During these times when I spin into melodramatic bleakness I try to put forward a question in meditation. I ask what I am missing. I trust I will be told. This trust, however, requires faith. And faith, well, faith requires trust. I have faith in an interconnected Spirit but also in ancestors long past, who, I believe, truly want the best for me. I sit with them often in meditation. I also trust, or perhaps know is a better word, that my all too fallible humanness can shut me down to the more subtle truths. An answer to my question of what I am missing may take a while to be realized. But once again I trust that I will eventually wake up even if it takes a lifetime... or two. 

When the answers do arrive they tend to do so in fairly innocuous ways: an unexpected meeting; a knowing or a felt sense of rightness when I see, hear or do something.
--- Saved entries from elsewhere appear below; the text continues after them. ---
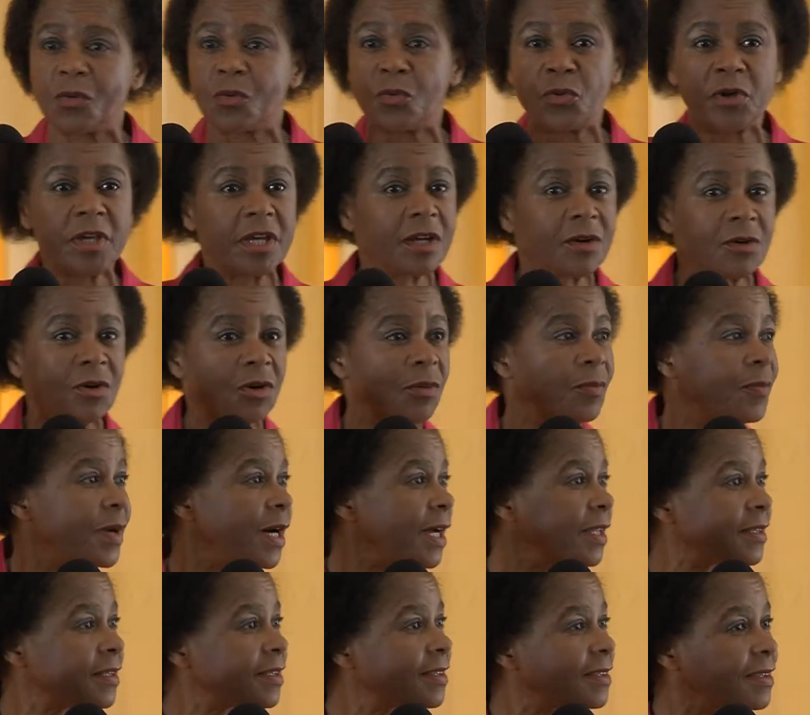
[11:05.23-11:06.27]
week or
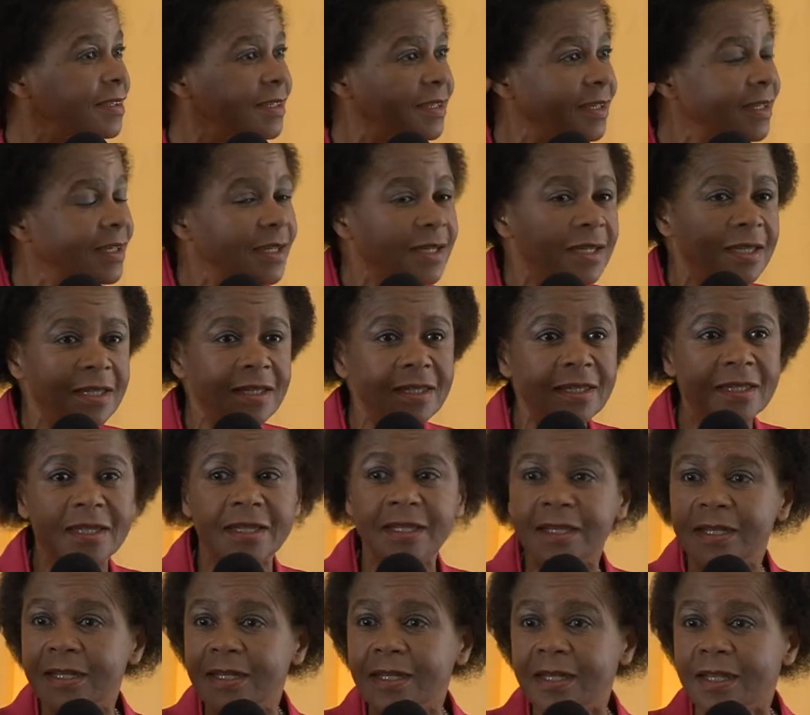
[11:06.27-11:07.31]
month
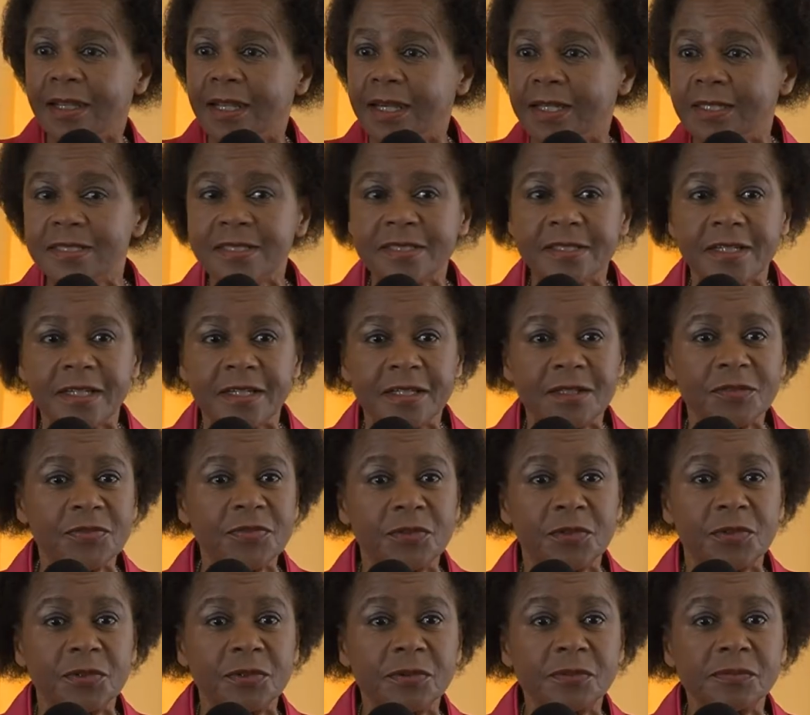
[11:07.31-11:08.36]
in
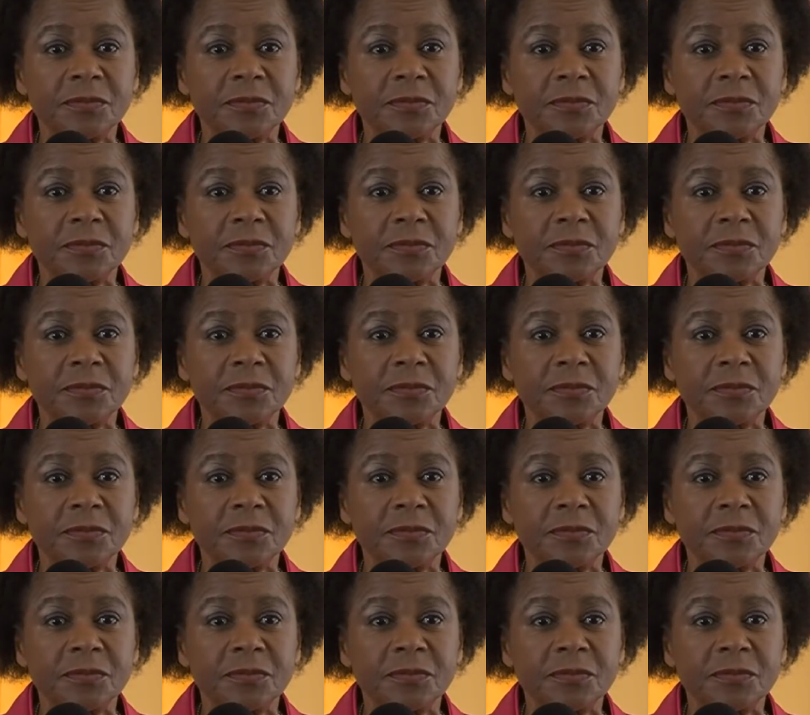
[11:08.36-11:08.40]
1994?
Then again they can also appear in the opposite form with the shocking realization that “I’ve done what for how many years?" Trust definitely needs faith at these times to know that I will live through the embarrassment.

A few days ago, still reeling from my emotion clad week, I was returning from one of those long solo hikes when, up ahead, I spied a lady of senior years. I was just a few blocks from home by that time and though I could almost hear my bread-of-first-rising calling to be gently punched down and placed in pans she caught my attention. She seemed to be at loss, somewhat indecisive as she subtly pointed her walker this way, then that. I asked if she needed help. It was minor her request but she didn’t like crossing the street unaccompanied … would I?

As we slowly transversed the narrow expanse she prepared the weft and warp of her tale.

I’m 94, she said, sane of mind and body except for these “pegs”. Born in Vancouver, she drove alone across Canada and survived two husbands. I have so many tales, she continued, I often think I should get a tape recorder and get them all down.

My mind started drifting as soon as she declared her heritage and a line of indirect query began: So you are looking for someone to write your memoirs?

Oh no, I don’t think so. Memories are the only thing I have left that are truly mine. But I like talking about them. You start forgetting them if there is no one there to listen.

She then told me how Gerry McGeer had “stolen” her playground to make way for the new city hall on Cambie Street and how men delivered bread and vegetables  by horse drawn carts but my agenda continued to leak through: Were you there for the opening of Burrard Street Bridge in 1932?

Oh,  probably, she said, there was always something to do and see. You know I supervised eight staff when I worked…

To my shame I cannot even remember the end of her sentence. I was adrift in need and not a little anxiety. I came clean: My mother was also born in Vancouver, 1925. She had a brother, four years her senior… he drowned, under the Burrard Street bridge… one week before it opened.

She looked at me. I’ve been trying to write about it for years. The story needs to be told… It can destroy a family, you know.

Yes, she said, it can.

I asked for her phone number and then begged her leave. Although I cited bread that needed baking it was just too much to continue listening. I was teetering on the edge of an abyss while questions tumbled through the empty space where my brain once lay. None, it seemed, were about her or her history as much as the can of worms I had just opened.

Two days later I am not overly confident I will call her. Although she was pleased with my request to continue talking about the early days of Vancouver something conspires to hold me back: responsibility is what first comes to mind but also energy and desire. Then again something inside me rebels at my waffling and knows I will call. 

This lady may or may not be the answer to what I am missing.  I cannot, however, deny the fact that sometimes when it feels like all doors are closing there is, indeed, one that opens.